• Available data:
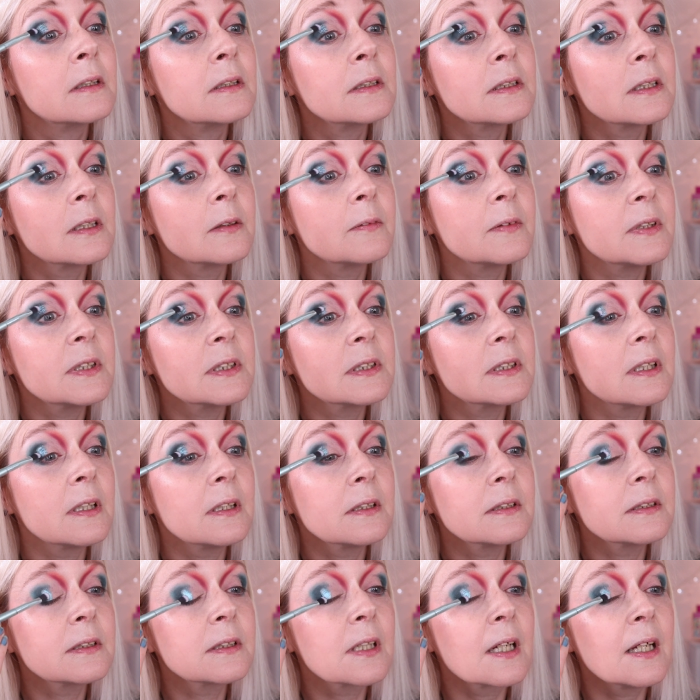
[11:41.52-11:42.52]
so that we
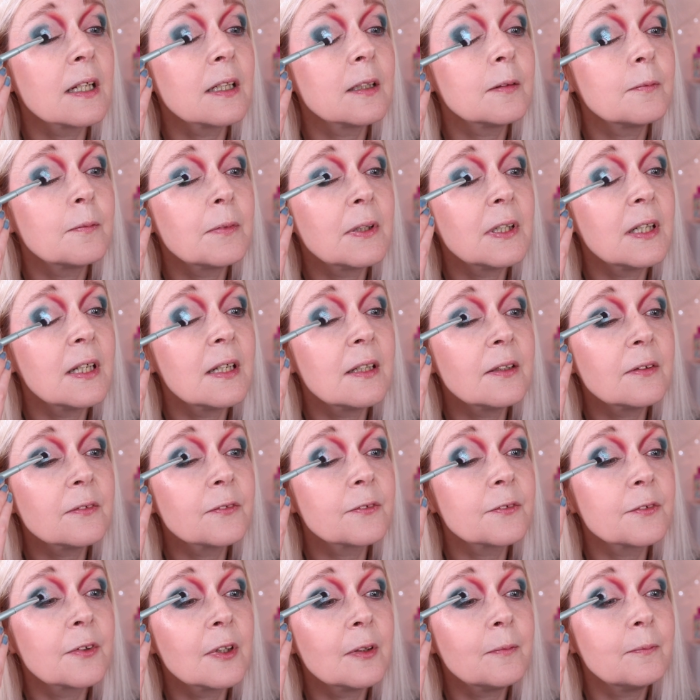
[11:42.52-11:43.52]
start to get a blend
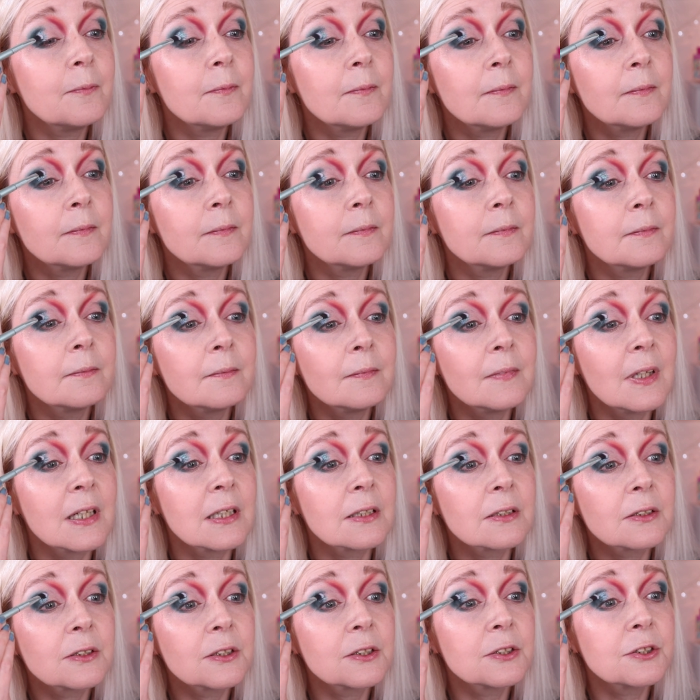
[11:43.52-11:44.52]
from
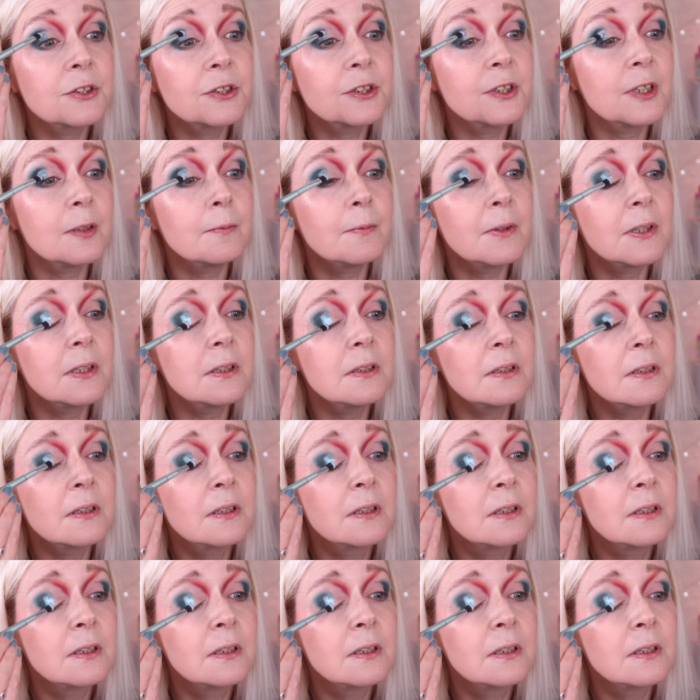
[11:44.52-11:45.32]
matte to shimmer.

• Task:
Make an exact printout of the listing above, omitting the images.

• Answer to the problem:
[11:41.52-11:42.52]
so that we
[11:42.52-11:43.52]
start to get a blend
[11:43.52-11:44.52]
from
[11:44.52-11:45.32]
matte to shimmer.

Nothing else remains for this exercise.